• _Problem description_:
Go to the line with "[00:14:34.40 to 00:14:35.40]" in the records below, then output it and each following line exactly, up to and including the line with "[00:14:46.40 to 00:14:47.40]". Skip pictures and add nothing.

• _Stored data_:
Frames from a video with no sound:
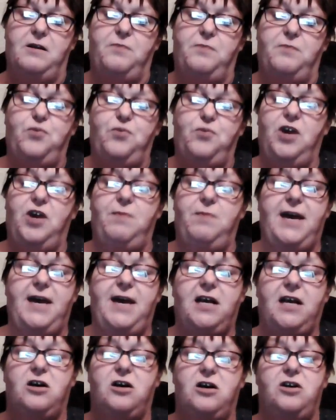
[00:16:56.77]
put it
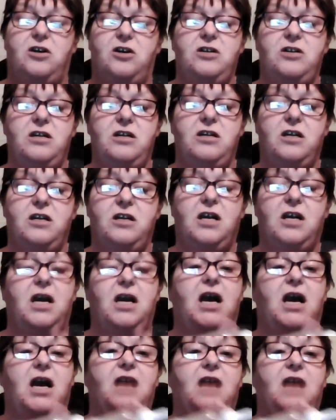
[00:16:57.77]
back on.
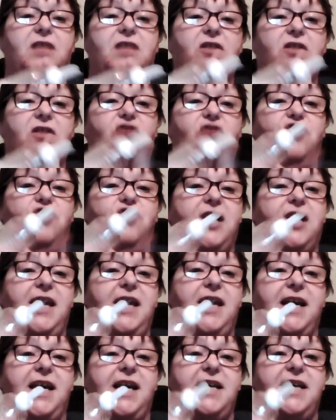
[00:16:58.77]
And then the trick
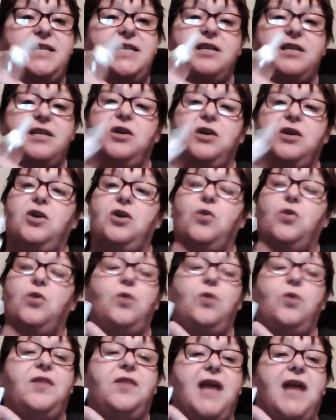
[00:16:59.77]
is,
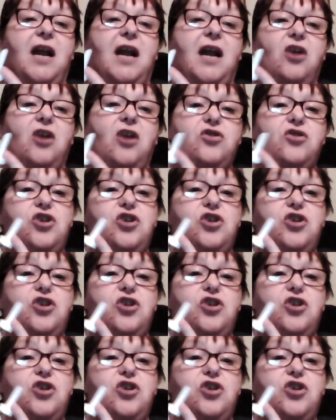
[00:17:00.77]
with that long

---

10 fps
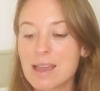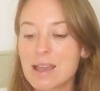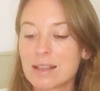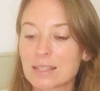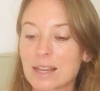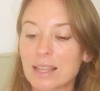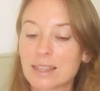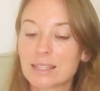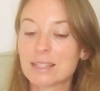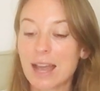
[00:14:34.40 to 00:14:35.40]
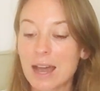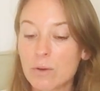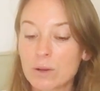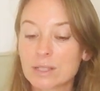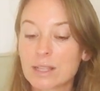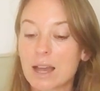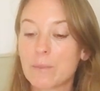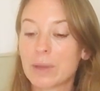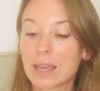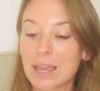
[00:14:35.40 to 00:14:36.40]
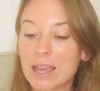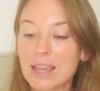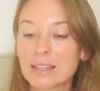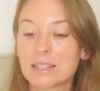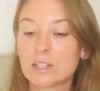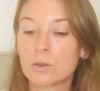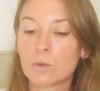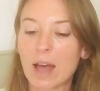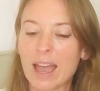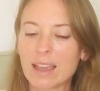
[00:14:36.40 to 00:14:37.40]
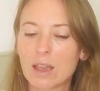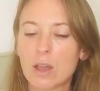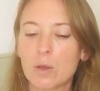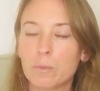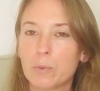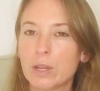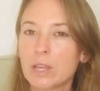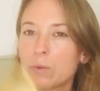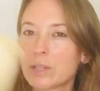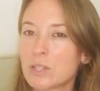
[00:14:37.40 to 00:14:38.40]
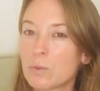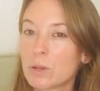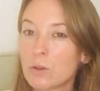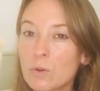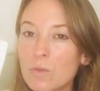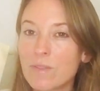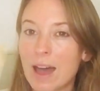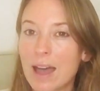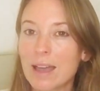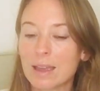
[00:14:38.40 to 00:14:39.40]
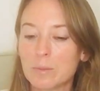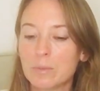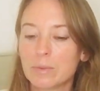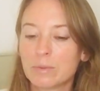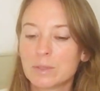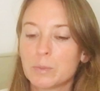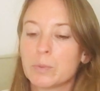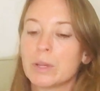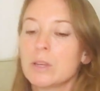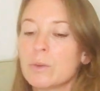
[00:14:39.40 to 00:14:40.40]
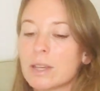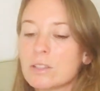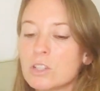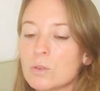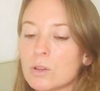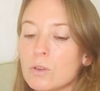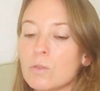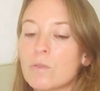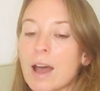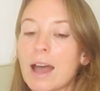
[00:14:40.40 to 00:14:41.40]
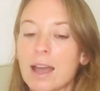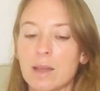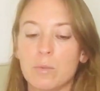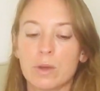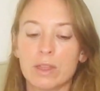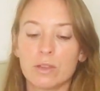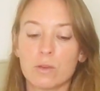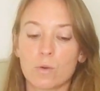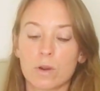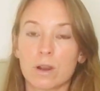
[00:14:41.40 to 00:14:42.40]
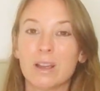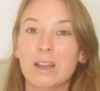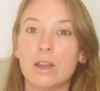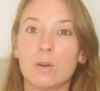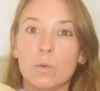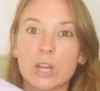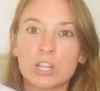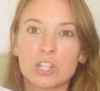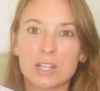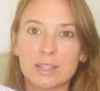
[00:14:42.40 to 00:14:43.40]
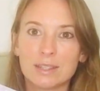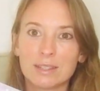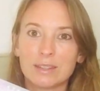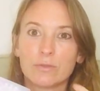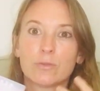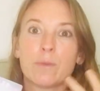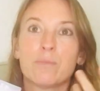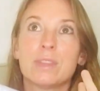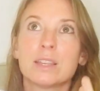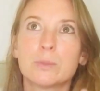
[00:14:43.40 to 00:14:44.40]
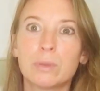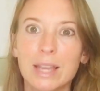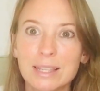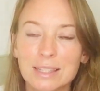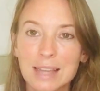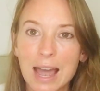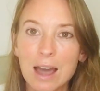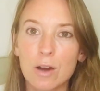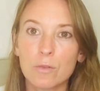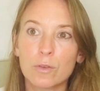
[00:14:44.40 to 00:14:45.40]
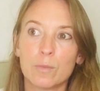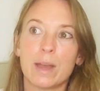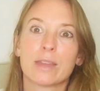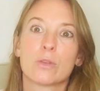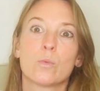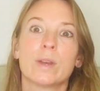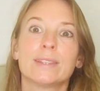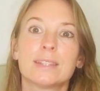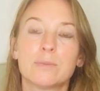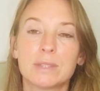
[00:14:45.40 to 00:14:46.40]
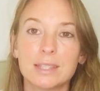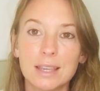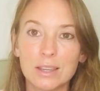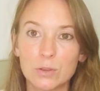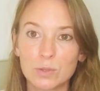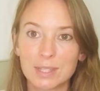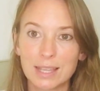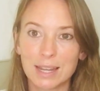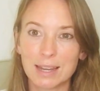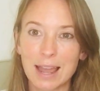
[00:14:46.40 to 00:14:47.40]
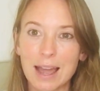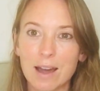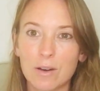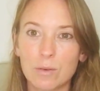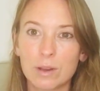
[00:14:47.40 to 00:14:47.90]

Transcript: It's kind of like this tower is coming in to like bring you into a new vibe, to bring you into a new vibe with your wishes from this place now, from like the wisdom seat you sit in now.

• _Answer for the task_:
[00:14:34.40 to 00:14:35.40]
[00:14:35.40 to 00:14:36.40]
[00:14:36.40 to 00:14:37.40]
[00:14:37.40 to 00:14:38.40]
[00:14:38.40 to 00:14:39.40]
[00:14:39.40 to 00:14:40.40]
[00:14:40.40 to 00:14:41.40]
[00:14:41.40 to 00:14:42.40]
[00:14:42.40 to 00:14:43.40]
[00:14:43.40 to 00:14:44.40]
[00:14:44.40 to 00:14:45.40]
[00:14:45.40 to 00:14:46.40]
[00:14:46.40 to 00:14:47.40]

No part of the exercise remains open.